API Integration Configuration

If your application needs to integrate with external barcode APIs, configure them in the Application.Integrations section of appsettings.json. The DocumentProcessor component itself focuses on OCR and document processing, but can be extended to support barcode lookups.

Extension Points

The DocumentProcessor component is designed to be extensible:

Custom Document Processors

Implement the IDocumentProcessor interface to create custom processing pipelines:

public interface IDocumentProcessor
{
    Task<PreprocessingResult> PreprocessImageAsync(PreprocessingRequest request);
    Task<OcrResult> RunOcrAsync(OcrRequest request);
    Task<InferenceResult> RunInferenceAsync(InferenceRequest request);
    Task<JobStatus?> GetJobStatusAsync(string jobId);
}

Service Registration

Register your custom implementation in Program.cs:

// Use the built-in implementation
builder.Services.AddOcrDocumentProcessing(builder.Configuration);

// Or register a custom implementation
builder.Services.AddSingleton<IDocumentProcessor, MyCustomDocumentProcessor>();

Document OCR Pipeline

The DocumentProcessor includes an advanced OCR pipeline that uses machine learning to extract structured data from document images (receipts, invoices, forms).

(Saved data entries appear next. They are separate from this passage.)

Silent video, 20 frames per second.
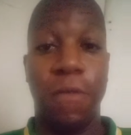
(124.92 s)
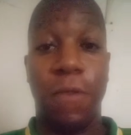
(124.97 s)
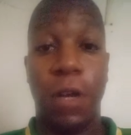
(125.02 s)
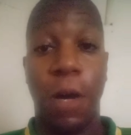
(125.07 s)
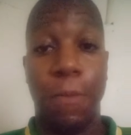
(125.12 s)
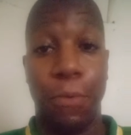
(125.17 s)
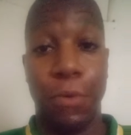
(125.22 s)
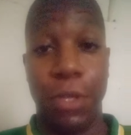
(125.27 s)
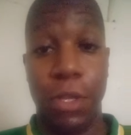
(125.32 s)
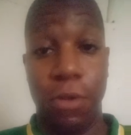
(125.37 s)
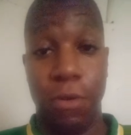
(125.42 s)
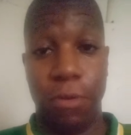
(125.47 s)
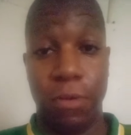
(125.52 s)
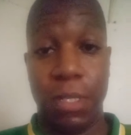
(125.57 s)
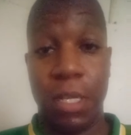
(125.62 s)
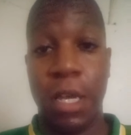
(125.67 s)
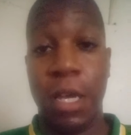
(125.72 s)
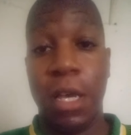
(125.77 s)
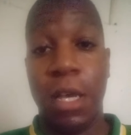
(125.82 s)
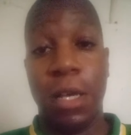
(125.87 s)
a couple
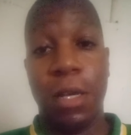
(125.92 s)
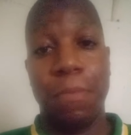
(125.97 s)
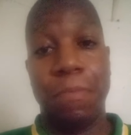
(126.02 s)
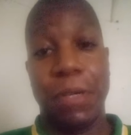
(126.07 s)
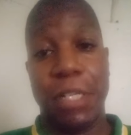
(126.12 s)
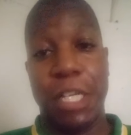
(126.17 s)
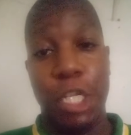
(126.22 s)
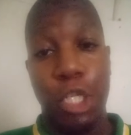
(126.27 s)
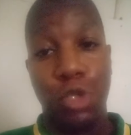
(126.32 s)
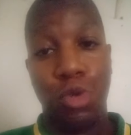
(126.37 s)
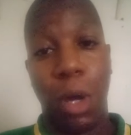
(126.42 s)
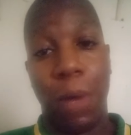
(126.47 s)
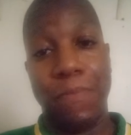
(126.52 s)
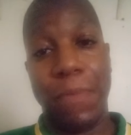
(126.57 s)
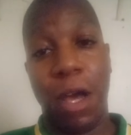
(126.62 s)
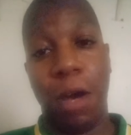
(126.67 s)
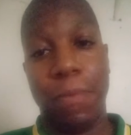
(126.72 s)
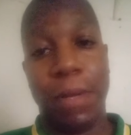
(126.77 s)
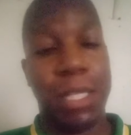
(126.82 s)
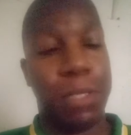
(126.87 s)
years, but he
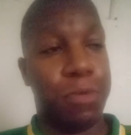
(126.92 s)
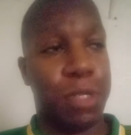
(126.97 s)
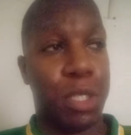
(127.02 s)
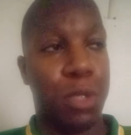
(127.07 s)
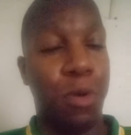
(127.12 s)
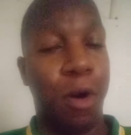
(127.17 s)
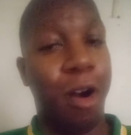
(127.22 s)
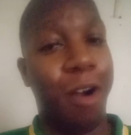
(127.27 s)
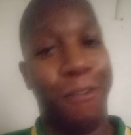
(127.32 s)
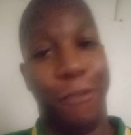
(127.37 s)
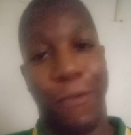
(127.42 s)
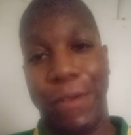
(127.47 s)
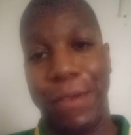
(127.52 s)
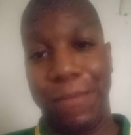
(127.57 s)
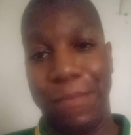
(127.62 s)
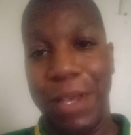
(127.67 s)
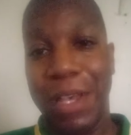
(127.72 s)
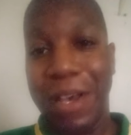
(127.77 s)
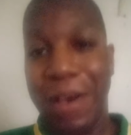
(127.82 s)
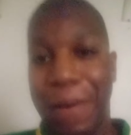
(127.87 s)
dropped out because it was too hard for
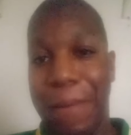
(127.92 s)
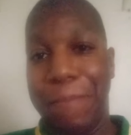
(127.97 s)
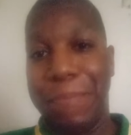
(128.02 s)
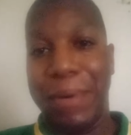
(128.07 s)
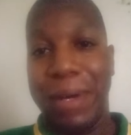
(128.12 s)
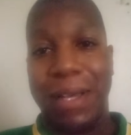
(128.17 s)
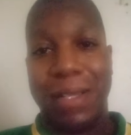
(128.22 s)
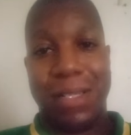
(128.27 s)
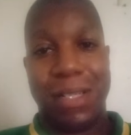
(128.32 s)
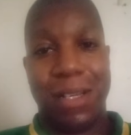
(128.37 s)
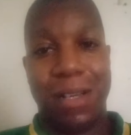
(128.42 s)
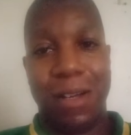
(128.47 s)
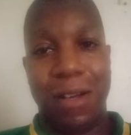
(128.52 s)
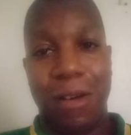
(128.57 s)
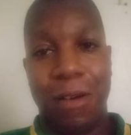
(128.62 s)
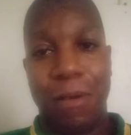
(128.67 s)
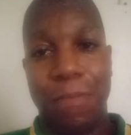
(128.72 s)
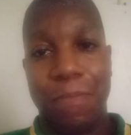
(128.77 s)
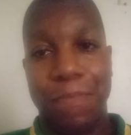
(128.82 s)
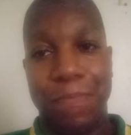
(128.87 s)
him. But
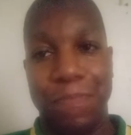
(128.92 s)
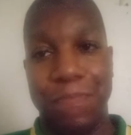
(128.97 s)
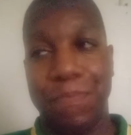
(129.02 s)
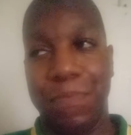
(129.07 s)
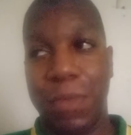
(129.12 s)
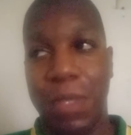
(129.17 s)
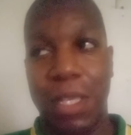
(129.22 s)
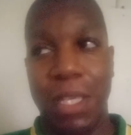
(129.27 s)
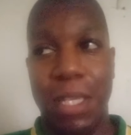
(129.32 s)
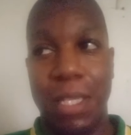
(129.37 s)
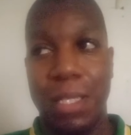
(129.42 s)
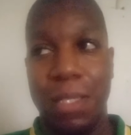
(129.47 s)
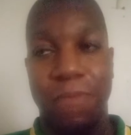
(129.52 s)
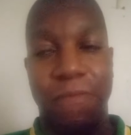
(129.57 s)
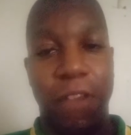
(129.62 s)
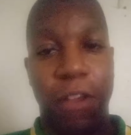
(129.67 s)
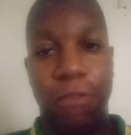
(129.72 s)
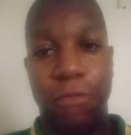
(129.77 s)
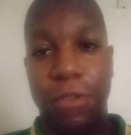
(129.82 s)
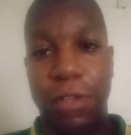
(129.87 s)
um, he's
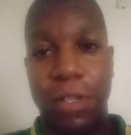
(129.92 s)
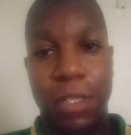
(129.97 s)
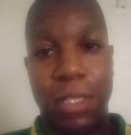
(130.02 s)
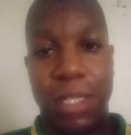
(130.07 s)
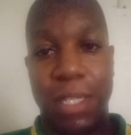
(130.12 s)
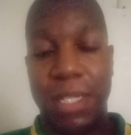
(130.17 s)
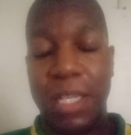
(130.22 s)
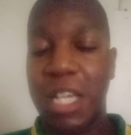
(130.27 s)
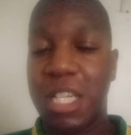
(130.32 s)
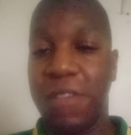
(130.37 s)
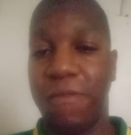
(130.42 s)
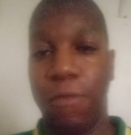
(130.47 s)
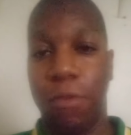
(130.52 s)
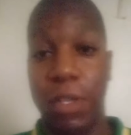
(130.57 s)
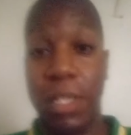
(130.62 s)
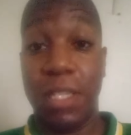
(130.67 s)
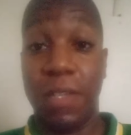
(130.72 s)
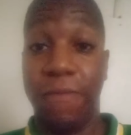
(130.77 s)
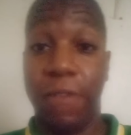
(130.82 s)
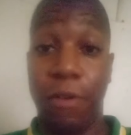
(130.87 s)
very successful.
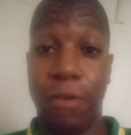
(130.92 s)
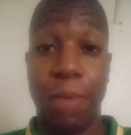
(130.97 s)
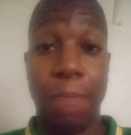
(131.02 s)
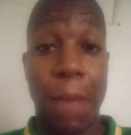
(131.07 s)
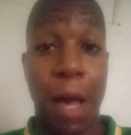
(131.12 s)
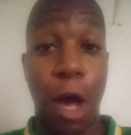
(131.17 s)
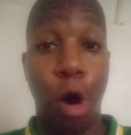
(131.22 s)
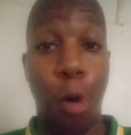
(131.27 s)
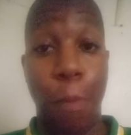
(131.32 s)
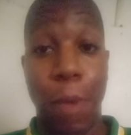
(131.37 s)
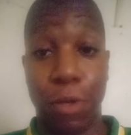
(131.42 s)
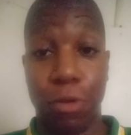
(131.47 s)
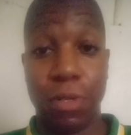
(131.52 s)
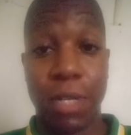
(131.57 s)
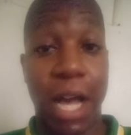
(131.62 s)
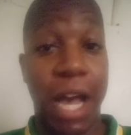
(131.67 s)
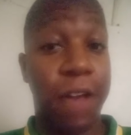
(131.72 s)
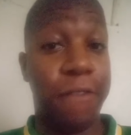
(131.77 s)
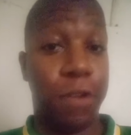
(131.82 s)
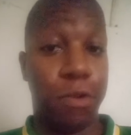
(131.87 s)
He's a very mild
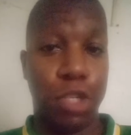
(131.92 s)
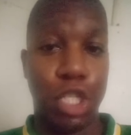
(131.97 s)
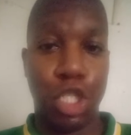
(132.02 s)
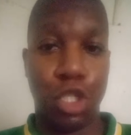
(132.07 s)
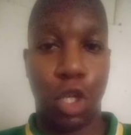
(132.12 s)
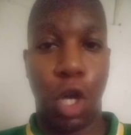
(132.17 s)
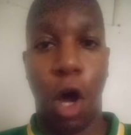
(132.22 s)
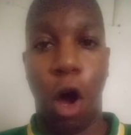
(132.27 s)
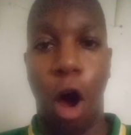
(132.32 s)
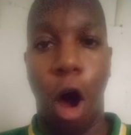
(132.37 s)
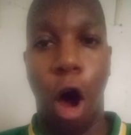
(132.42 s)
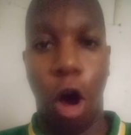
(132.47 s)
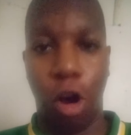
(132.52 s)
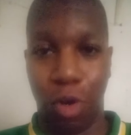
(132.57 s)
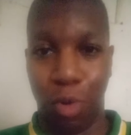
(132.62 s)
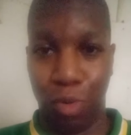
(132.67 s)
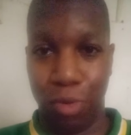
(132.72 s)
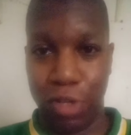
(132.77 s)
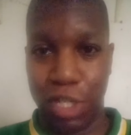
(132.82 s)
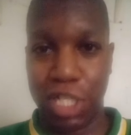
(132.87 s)
mannered guy, very
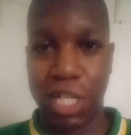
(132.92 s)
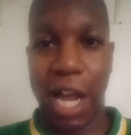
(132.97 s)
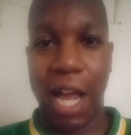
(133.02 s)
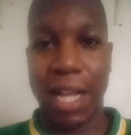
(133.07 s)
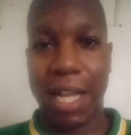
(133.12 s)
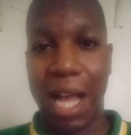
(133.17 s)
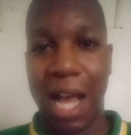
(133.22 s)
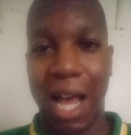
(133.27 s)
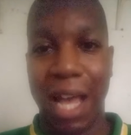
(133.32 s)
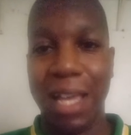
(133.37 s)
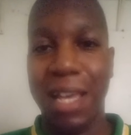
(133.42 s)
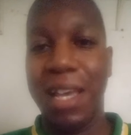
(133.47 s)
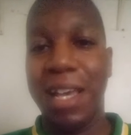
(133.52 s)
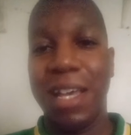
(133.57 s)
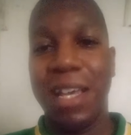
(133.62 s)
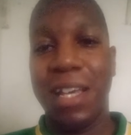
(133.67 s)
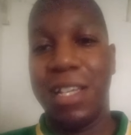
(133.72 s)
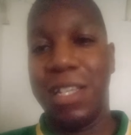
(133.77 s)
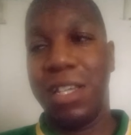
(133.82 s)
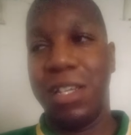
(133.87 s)
awkward, shy guy.
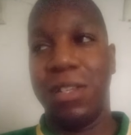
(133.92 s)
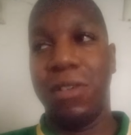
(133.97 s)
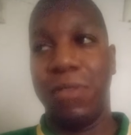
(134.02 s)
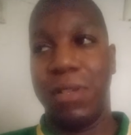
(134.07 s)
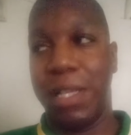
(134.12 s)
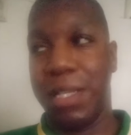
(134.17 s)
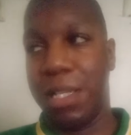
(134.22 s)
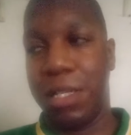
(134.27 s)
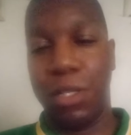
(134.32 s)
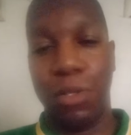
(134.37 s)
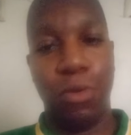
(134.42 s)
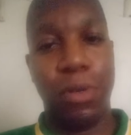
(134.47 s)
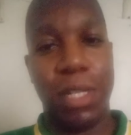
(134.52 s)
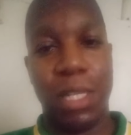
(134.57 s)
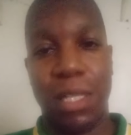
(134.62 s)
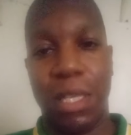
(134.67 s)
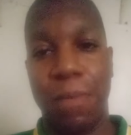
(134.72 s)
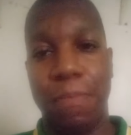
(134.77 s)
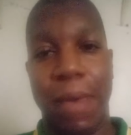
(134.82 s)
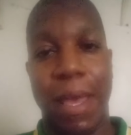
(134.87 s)
You know, he doesn't do
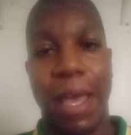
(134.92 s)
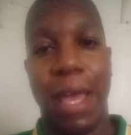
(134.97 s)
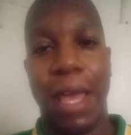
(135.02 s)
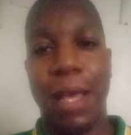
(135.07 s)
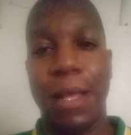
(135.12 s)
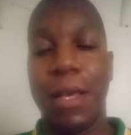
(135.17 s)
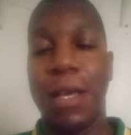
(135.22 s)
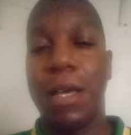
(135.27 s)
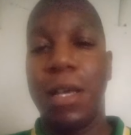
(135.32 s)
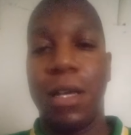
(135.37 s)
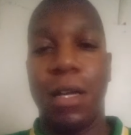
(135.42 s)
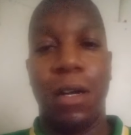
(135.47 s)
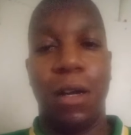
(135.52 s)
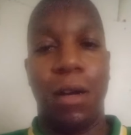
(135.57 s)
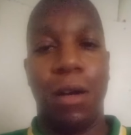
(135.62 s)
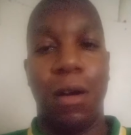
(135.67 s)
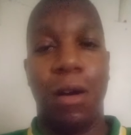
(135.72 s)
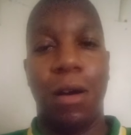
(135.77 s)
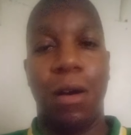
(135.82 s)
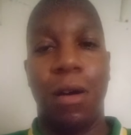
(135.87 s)
anything bad.
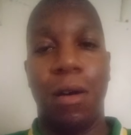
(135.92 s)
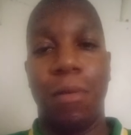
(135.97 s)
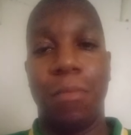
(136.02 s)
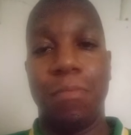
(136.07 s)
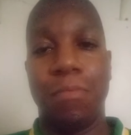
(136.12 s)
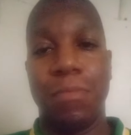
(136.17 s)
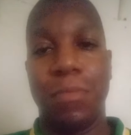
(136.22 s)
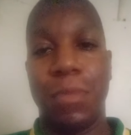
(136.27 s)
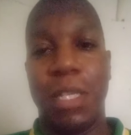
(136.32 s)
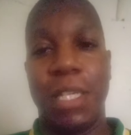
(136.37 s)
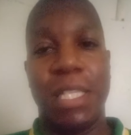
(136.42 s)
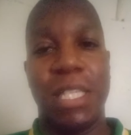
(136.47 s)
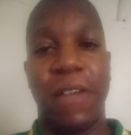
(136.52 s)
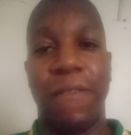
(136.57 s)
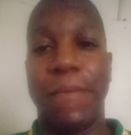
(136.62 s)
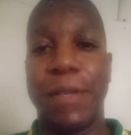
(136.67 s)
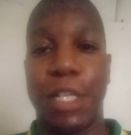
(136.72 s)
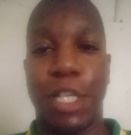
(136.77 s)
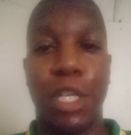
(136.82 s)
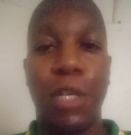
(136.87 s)
Um, he's
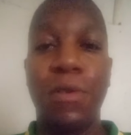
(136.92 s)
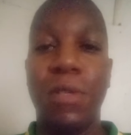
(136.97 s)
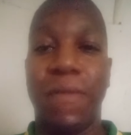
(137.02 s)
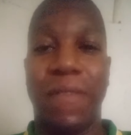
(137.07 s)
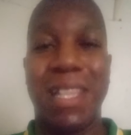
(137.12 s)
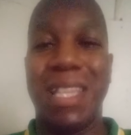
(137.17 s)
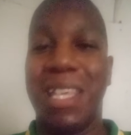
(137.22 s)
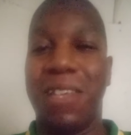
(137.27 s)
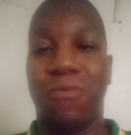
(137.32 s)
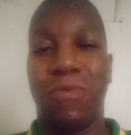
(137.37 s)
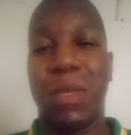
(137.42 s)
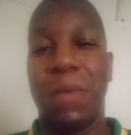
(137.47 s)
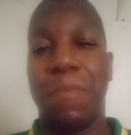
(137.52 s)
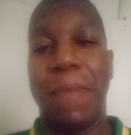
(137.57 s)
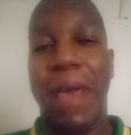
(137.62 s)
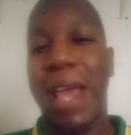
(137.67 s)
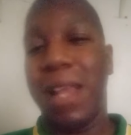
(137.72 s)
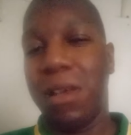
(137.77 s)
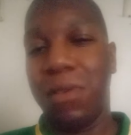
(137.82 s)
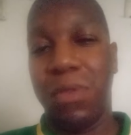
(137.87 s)
never been accused of anything really
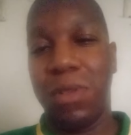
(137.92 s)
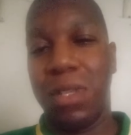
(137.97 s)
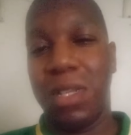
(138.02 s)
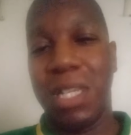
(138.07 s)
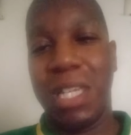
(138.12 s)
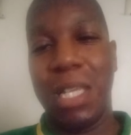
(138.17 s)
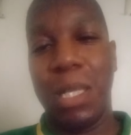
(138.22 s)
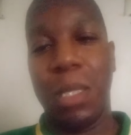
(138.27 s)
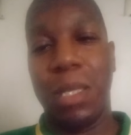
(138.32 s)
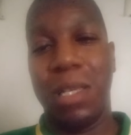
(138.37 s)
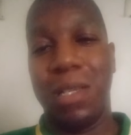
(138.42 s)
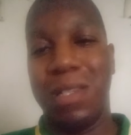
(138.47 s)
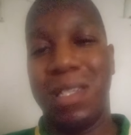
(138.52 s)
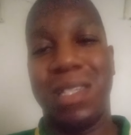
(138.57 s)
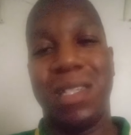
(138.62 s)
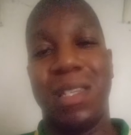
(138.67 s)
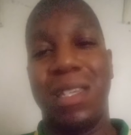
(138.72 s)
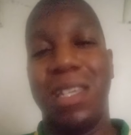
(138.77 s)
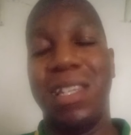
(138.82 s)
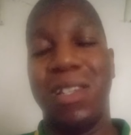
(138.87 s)
bad other than he,
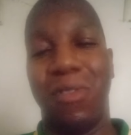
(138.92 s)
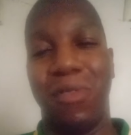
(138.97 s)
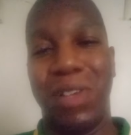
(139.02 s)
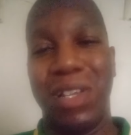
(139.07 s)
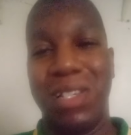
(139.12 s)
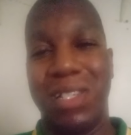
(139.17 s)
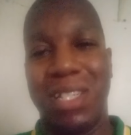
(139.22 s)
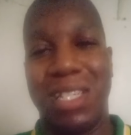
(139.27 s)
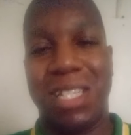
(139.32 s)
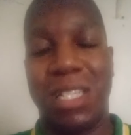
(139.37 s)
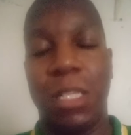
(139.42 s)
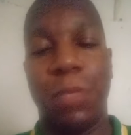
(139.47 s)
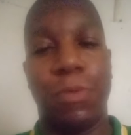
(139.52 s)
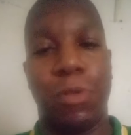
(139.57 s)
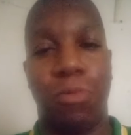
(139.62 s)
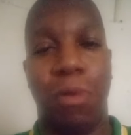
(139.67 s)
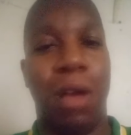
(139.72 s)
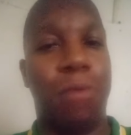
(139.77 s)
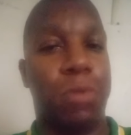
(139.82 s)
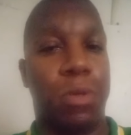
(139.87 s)
you know, he just
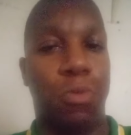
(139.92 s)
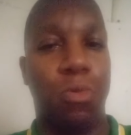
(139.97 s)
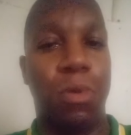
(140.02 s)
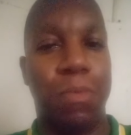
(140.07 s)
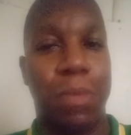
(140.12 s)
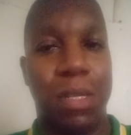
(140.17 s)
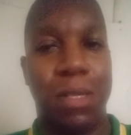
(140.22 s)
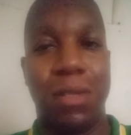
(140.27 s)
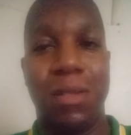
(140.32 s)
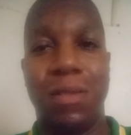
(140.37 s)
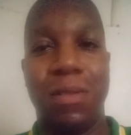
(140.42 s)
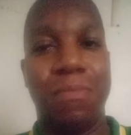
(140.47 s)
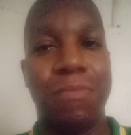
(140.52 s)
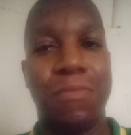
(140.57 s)
sleeping around with a woman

It combines optical character recognition with layout-aware transformer models (LayoutLMv3, Donut, IDEFICS2) to accurately identify and extract fields like vendor names, dates, amounts, and line items.

Architecture

The DocumentProcessor uses a hybrid architecture:

  1. API Service (C#/.NET): Handles HTTP requests, validation, and orchestrates the Python OCR pipeline
  2. Python OCR Service: Performs image processing, OCR, and ML-based field extraction
  3. Blazor Component: Provides interactive UI for document processing with live preview
  4. GPU Acceleration: Supports CUDA-enabled GPUs for faster processing (falls back to CPU)
                    ┌─────────────────────────┐
                    │   Blazor Component      │
                    │  (DocumentProcessing)   │
                    └───────────┬─────────────┘
                                │ HTTP POST
                                ▼
                    ┌─────────────────────────┐
                    │   .NET API Service      │
                    │  (DocumentController)   │
                    │  - Request validation   │
                    │  - Base64 handling      │
                    └───────────┬─────────────┘
                                │ Process.Start
                                │ (Python subprocess)
                                ▼
                    ┌─────────────────────────┐
                    │   Python OCR CLI        │
                    │   (Ocr/cli.py)          │
                    │  - Image preprocessing  │
                    │  - PaddleOCR / Tesseract│
                    │  - Model inference      │
                    │  - Field extraction     │
                    └─────────────────────────┘

OCR Pipeline Stages

  1. Image Preprocessing (using ImageMagick CLI via shell scripts)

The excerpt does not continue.